“Forgive me, Big G. When I said “God, why don’t you fuck off”, I was talking to Blair.”
When Harriet Harman, Labour’s Deputy Leader says that there is no comparison between the demise of the John Major government and her own boss’s decline, she is mistaken.
Grass roots Socialists are disillusioned just as Tory supporters were in 1996/97. The Labour Party has just realised that the man who is supposed to be driving the Labour Party forward has fallen asleep at the wheel.
Members of both parties are incredibly faithful to their leaders and it usually takes a lot of time for them to accumulate enough evidence to even contemplate the fact that their leader is a liability. The Conservatives have gone through the process several times in the last ten years.
Neil Kinnock was the best thing that ever happened to the Conservatives and then John Major returned the compliment.
If the Conservatives have studied recent history, they will be doing everything to make sure that Gordon Brown remains as leader of the Labour Party until 2010. He is a real Conservative vote winner!
The shoddily-conceived memoirs of John Prescott, Lord Levy and Cherie Blair will soon catapult one of the Millibands to stardom and Gordon Brown will be manoeuvred onto the trapdoor. The only thing that may delay his demise is the real likelihood of too many hands on the lever. For instance, Frank Field already has both hands on it – and his knuckles are white.
Several commentators have referred to Gordon Brown’s vulnerable leadership. We have news for them – there is no leadership. That is the main issue.
So far, Gordon Brown has talked a lot but achieved nothing. For instance, the problem of the banks refusing to lend to prospective house buyers has been kicked into the long grass. It now appears that the Bank of England defers to the British Banker’s Association and the BBA has already signalled that any future Base Rate changes will be ignored by its members. Gordon Brown should assert himself by administering a good butt-kicking. The Chancellor’s last meeting with the bankers showed that he can’t do it. Slow Mervyn won’t do it because he is too nice. Better still, Gordon could do another U-turn and take back control of the BoE. That would be one U-turn which would win votes.
There are two traditional methods by means of which a Prime Minister or Party Leader attracts the voters’ attention. The first is a good old-fashioned shooting war (that method is already in use). The other is lots of Cabinet blood on the carpet – we might see that one very soon.
Currently, the only real path open to Gordon is to “buy back” voters with a series of populist quasi policies and “giveaways” which will probably end up in another series of Gordon cul-de-sacs with a “public consultation” or two. He likes those!
“Old people” is always a good one , as are health and education. Watch him “go” over the next few weeks. Make no mistake – nothing will actually happen but there will be speeches and promises and Public Consultations.

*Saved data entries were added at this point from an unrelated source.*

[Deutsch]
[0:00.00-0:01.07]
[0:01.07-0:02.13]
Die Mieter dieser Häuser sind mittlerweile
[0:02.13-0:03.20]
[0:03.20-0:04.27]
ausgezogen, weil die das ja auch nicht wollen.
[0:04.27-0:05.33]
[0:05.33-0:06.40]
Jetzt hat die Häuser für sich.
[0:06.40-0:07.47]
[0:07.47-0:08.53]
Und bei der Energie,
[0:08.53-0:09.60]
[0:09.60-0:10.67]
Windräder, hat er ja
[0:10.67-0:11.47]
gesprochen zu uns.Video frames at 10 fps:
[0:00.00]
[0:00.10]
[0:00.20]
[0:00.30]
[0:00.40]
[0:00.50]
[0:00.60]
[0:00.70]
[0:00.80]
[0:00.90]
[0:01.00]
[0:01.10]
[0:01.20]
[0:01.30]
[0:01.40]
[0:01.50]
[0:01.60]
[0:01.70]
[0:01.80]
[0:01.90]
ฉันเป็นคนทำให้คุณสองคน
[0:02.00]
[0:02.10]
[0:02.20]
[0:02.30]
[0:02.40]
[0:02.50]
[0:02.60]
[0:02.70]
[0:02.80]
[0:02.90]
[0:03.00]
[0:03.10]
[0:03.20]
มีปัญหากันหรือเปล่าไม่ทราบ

Remember the Bill of Rights and changes to our constitution? The Serious Organised Crime and Police Act? Nuclear Power Stations?

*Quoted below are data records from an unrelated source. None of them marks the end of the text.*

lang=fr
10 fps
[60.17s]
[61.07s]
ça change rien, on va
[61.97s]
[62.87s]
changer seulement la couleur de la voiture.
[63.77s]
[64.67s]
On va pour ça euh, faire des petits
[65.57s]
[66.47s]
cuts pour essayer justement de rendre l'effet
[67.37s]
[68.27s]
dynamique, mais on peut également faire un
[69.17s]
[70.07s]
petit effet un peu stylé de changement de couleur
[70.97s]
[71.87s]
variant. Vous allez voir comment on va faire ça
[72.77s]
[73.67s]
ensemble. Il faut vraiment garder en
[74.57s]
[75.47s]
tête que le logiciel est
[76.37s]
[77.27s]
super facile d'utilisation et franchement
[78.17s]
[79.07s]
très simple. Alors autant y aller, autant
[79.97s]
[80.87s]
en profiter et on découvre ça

You’ve guessed it. Public Consultations.
Gordon can probably hear the noises of the Westminster Scaffold being rolled into view – Cherie is taking knitting lessons and (just to be on the safe side), both Millibands are having their ties straightened and shoes polished.
Repeat after me boys: ” I can foresee no circumstances in which I would stand against Gordon Brown for the Labour leadership.”